Collision, de Mike Figgis : tout le monde en a beaucoup parlé au moment des Oscars car il avait beaucoup de nominations, mais c'est un film magistral sur l'Amérique d'aujourd'hui, superbement joué. Pour ceux qui ont aimé "Magnolia", c'est aussi une mosaïque de destins qui vont se croiser, ou plutôt se fracasser les uns contre les autres au cours d'accidents de voiture et d'accidents de parcours... c'est un film sur tous les racismes, sur la haine qui divise ceux qui devraient faire front commun : les laissés pour compte de l'Amérique, et aussi les flics, les gens "bien", tous ceux qui sont aussi dans la peur et le racisme, repliés sur eux-mêmes. On en sort vidé mais reconnaissant.




Ripley's game, de Liliana Cavalli, adaptation très réussie d'un roman de Patricia Highsmith (vous avez peut-être vu "The talented Mister Ripley", avec Matt Damon, Gwineth Paltrow ? Imaginez John Malkovitch dans le rôle du dangereux Mr Ripley, que jouait John Malkovitch, et un film à la Hitchcock, élégant, raffiné, glacial, palpitant.





L'interprète, de Sidney Pollack avec Sean Penn, Nicole Kidman et Catherine Keener : très beau film profond et fort sur la perte et le deuil, la vengeance, sur fond de polar palpitant ayant pour sujet le risque de voir assassiner un dictateur africain en pleine conférence de l'ONU.

5 commentaires:

Anonyme a dit…

Ouuuh tu me donnes envie avec tous ces conseils! j'avais en effet entendu l'auteur d'"une pièce montée" et ça me donnais très envie... mais j'attendrai qu'il sorte en poche (grosse consommatrice comme je suis, c'est plus raisonnable...)

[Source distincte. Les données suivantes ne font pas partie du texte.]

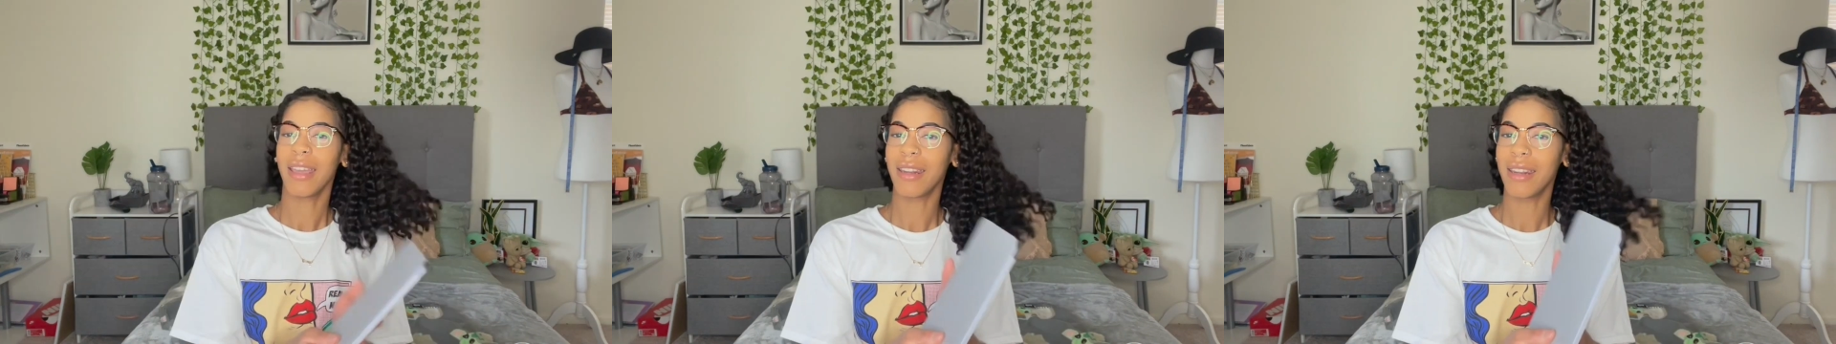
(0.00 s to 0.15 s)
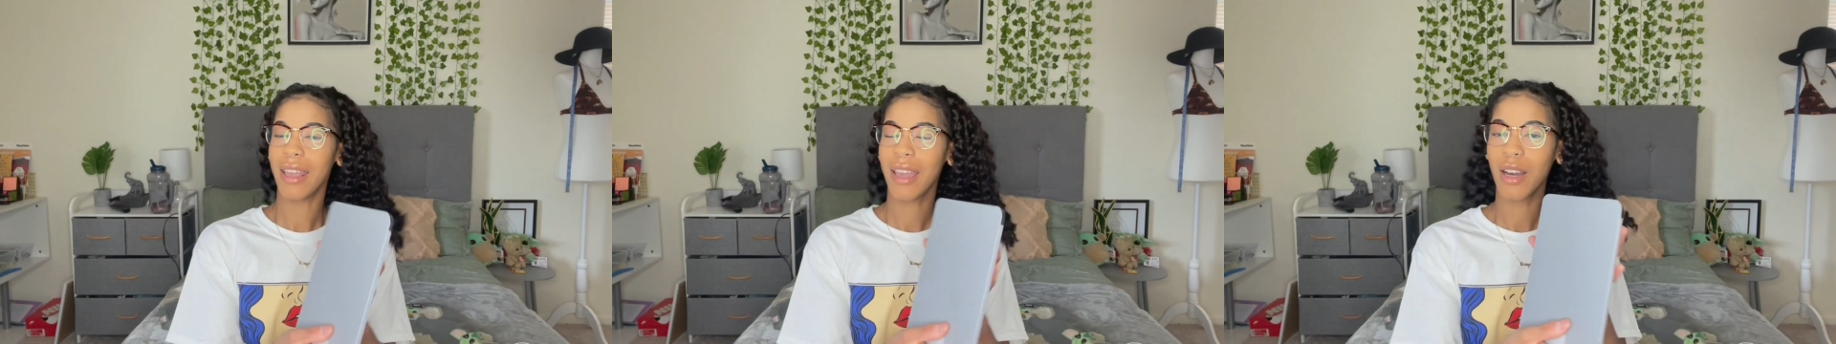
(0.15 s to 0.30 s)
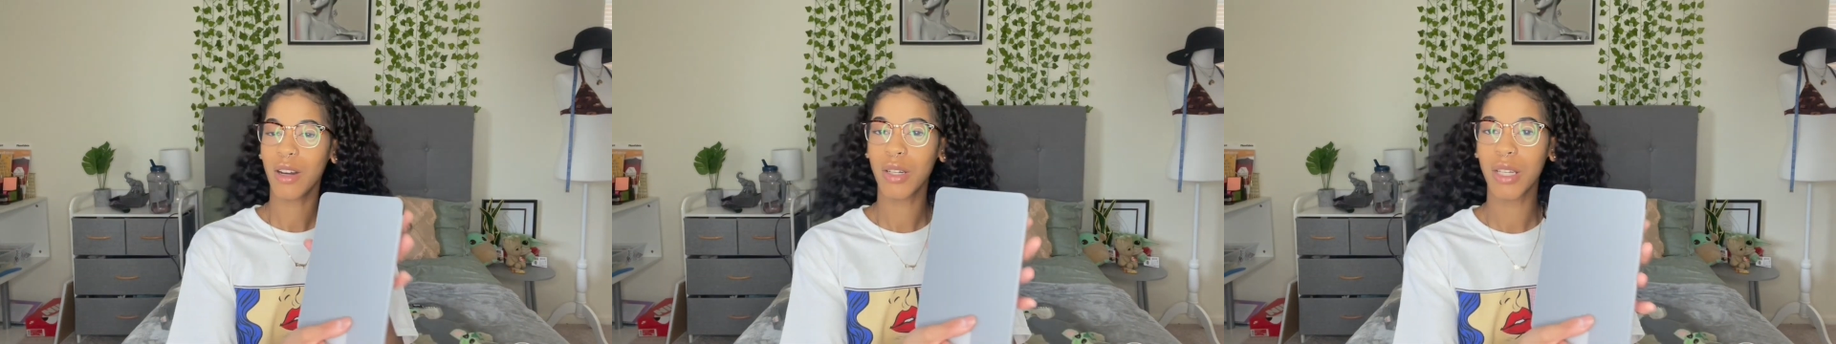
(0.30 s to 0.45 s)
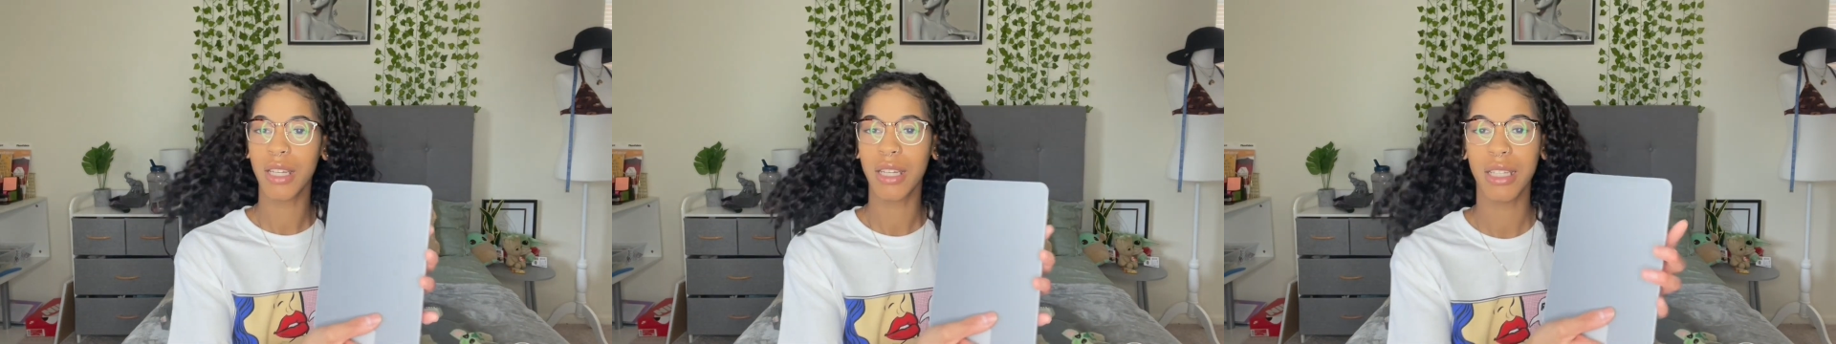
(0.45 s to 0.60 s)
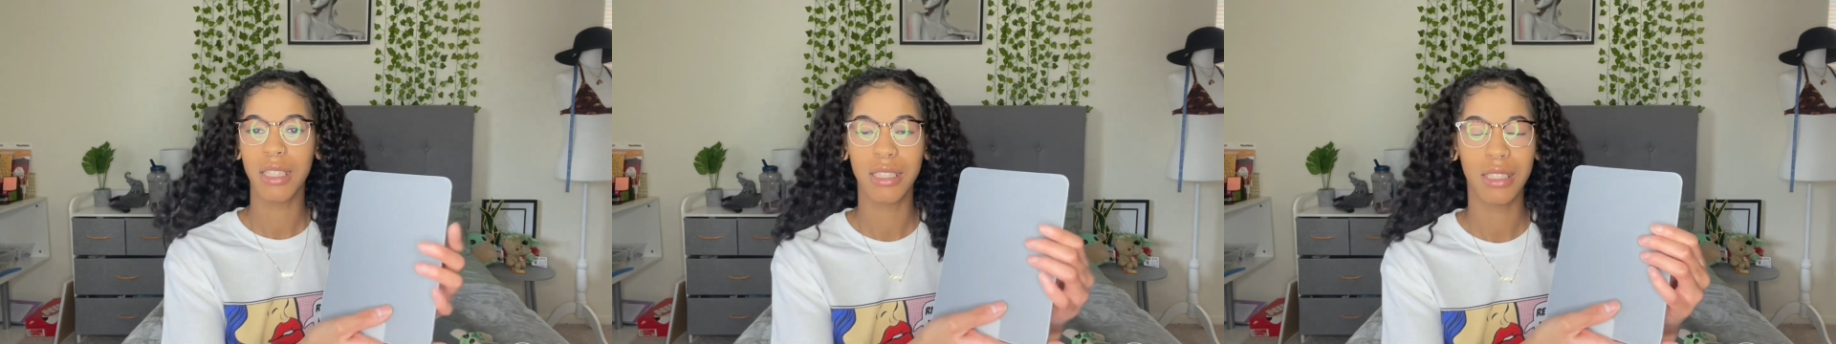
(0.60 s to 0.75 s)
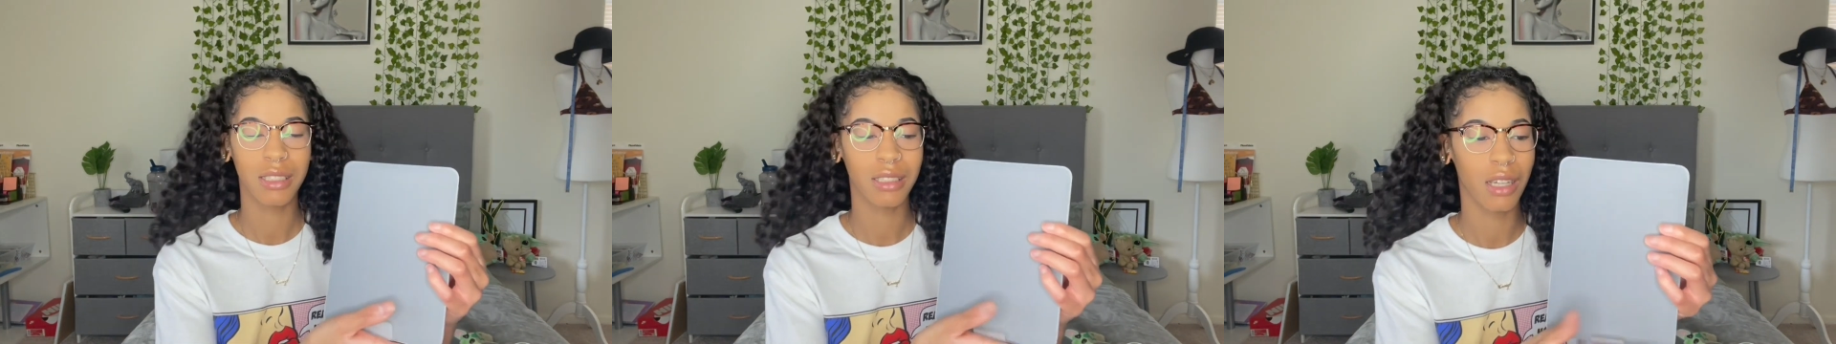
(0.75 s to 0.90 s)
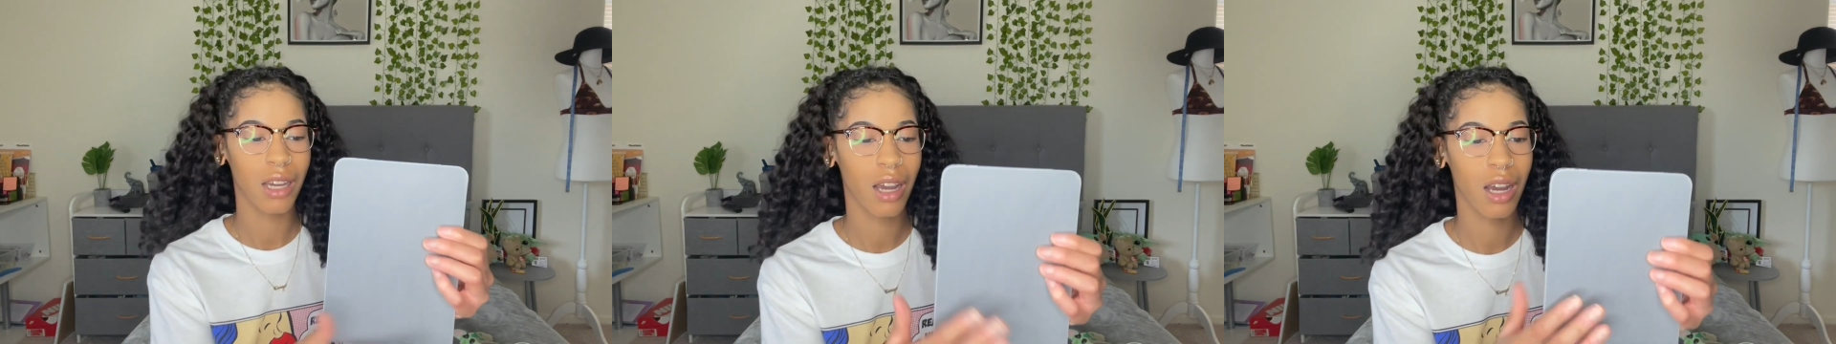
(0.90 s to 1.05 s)
And now it is
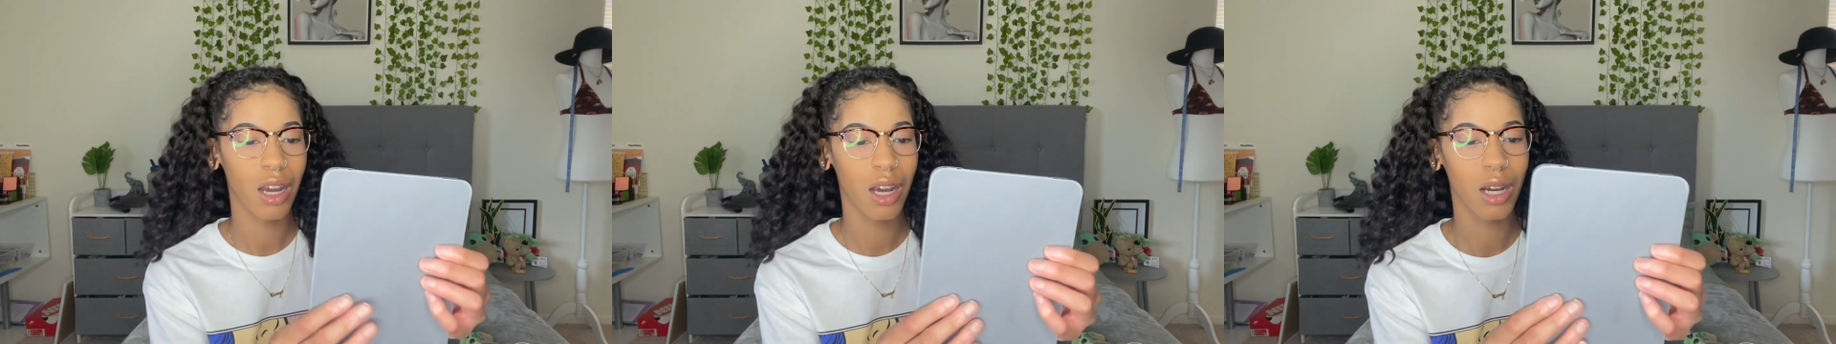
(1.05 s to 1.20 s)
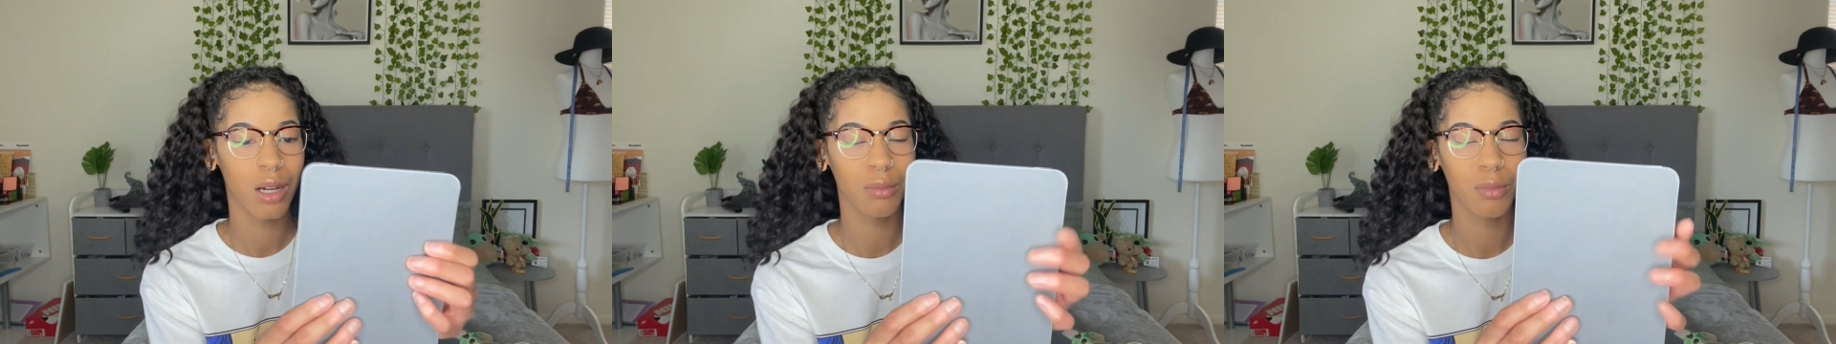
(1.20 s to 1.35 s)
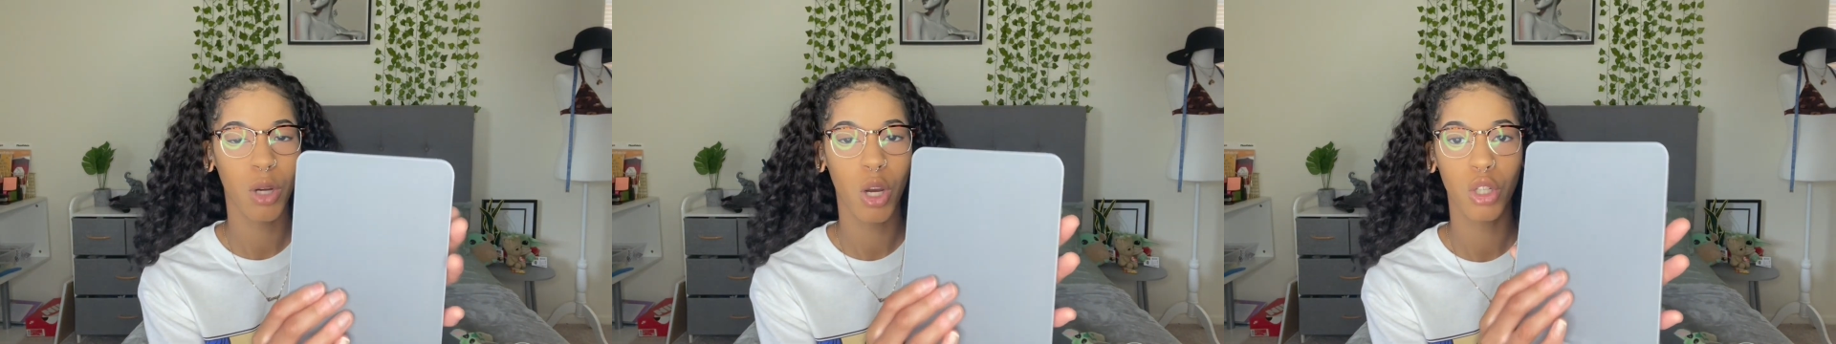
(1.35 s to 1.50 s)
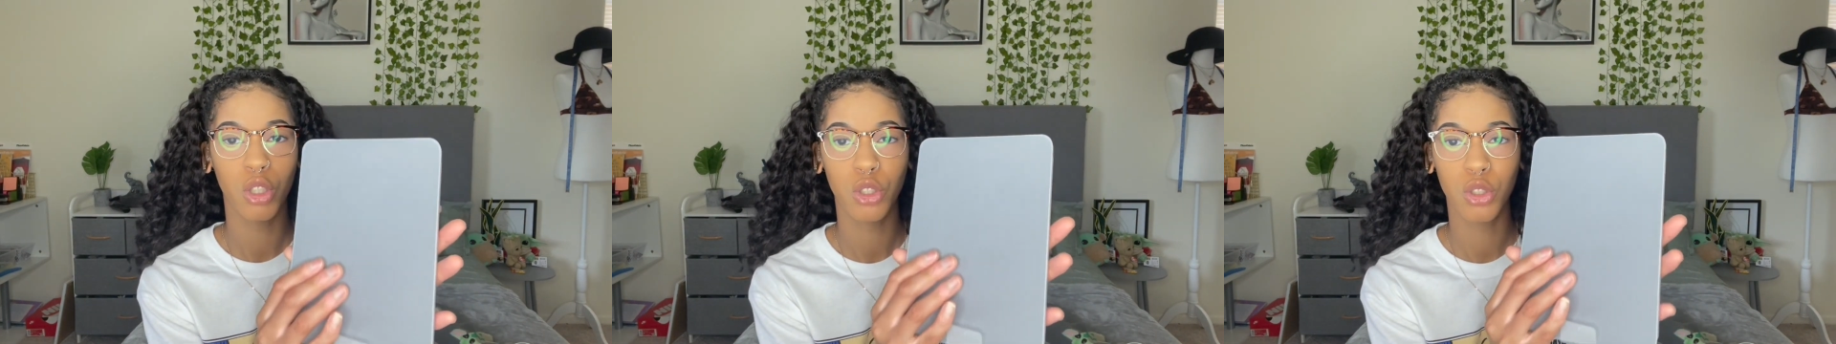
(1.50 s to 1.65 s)
time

Au fait, ton lien vers ton site n'a pas lair de fonctionner :(

Anonyme a dit…

j'ai découvert ton blog grace à un lien qu'il y avait sur le blog de doune (que je vais voir ts les matins!!) et moi aussi j'ai la même passion, je n'ai que 21 ans, j'ai écrit plusieurs nouvelles, participé à des concours mais je ne m'y suis pas encore mise "sérieusement"...pourtant c'est mon rêve, même s'il n'est pas publié d'arriver à écrire un "vrai" roman, pour le moment aujourd'hui ça n'excéde pas la huitaine de pages... :(
bref je voudrais lire ce que tu écris mais je ne trouve pas de liens vers tes textes...pourrais-tu m'indiquer où ça se trouve?
merci et bonne continuation
anne laure

Gaëlle a dit…

Doune : Donner envie, c'est le but ! En ce qui me concerne, je suis aussi une grosse consommatrice avec un budget serré, et la prochaine fois, je donnerai un conseil littéraire sorti en livre de poche... comme ça, pas de frustration ! Pour le lien avec mon site, tu as raison hélas... je ne sais pas trop ce qui se passe, ce site est peut-être timide ?... en tout cas, ce n'est pas une basse manœuvre pour susciter la curiosité, c'est juré.
Anne Laure : Je vais aussi voir le blog de Doune tous les matins, et je te remercie de ton message ! Je ne peux que t'encourager à écrire un roman, c'est une sorte de course de fond passionnante, même si les doutes sur ton travail risquent de t'assaillir en cours de route... C'est quand même l'exercice que je préfère, car il permet de développer vraiment ses personnages et de créer une intrigue, un peu comme une charpente, en assemblant toutes les pièces pour que ça tienne debout ! En fait, si mes nouvelles intéressent quelques lecteurs, à terme je mettrai peut-être un roman en ligne, chapitre par chapitre, un peu comme les romans feuilletons du XIXème siècle. En tout cas, lance-toi, c'est comme ça qu'on apprend. Et ne te décourage pas, surtout ! Je trouve que lorsqu'on a goûté au roman, c'est comme nager des kilomètres, on ne peut plus s'en passer. La difficulté est à la mesure du bonheur qu'on y trouve.

Gaëlle a dit…

A Anne Laure : je viens de remettre certains de mes textes sur le lien "café littéraire-message aux visiteurs", en attendant que mon site fonctionne correctement... Merci de ton intérêt et de ta curiosité !

Gaëlle a dit…

Doune : après avoir consulté mon spécialiste informatique (mon cher et tendre) il s'avère que mon lien vers mon site n'est pas un lien, c'est pourquoi ça ne marche pas !! C'est juste l'adresse !!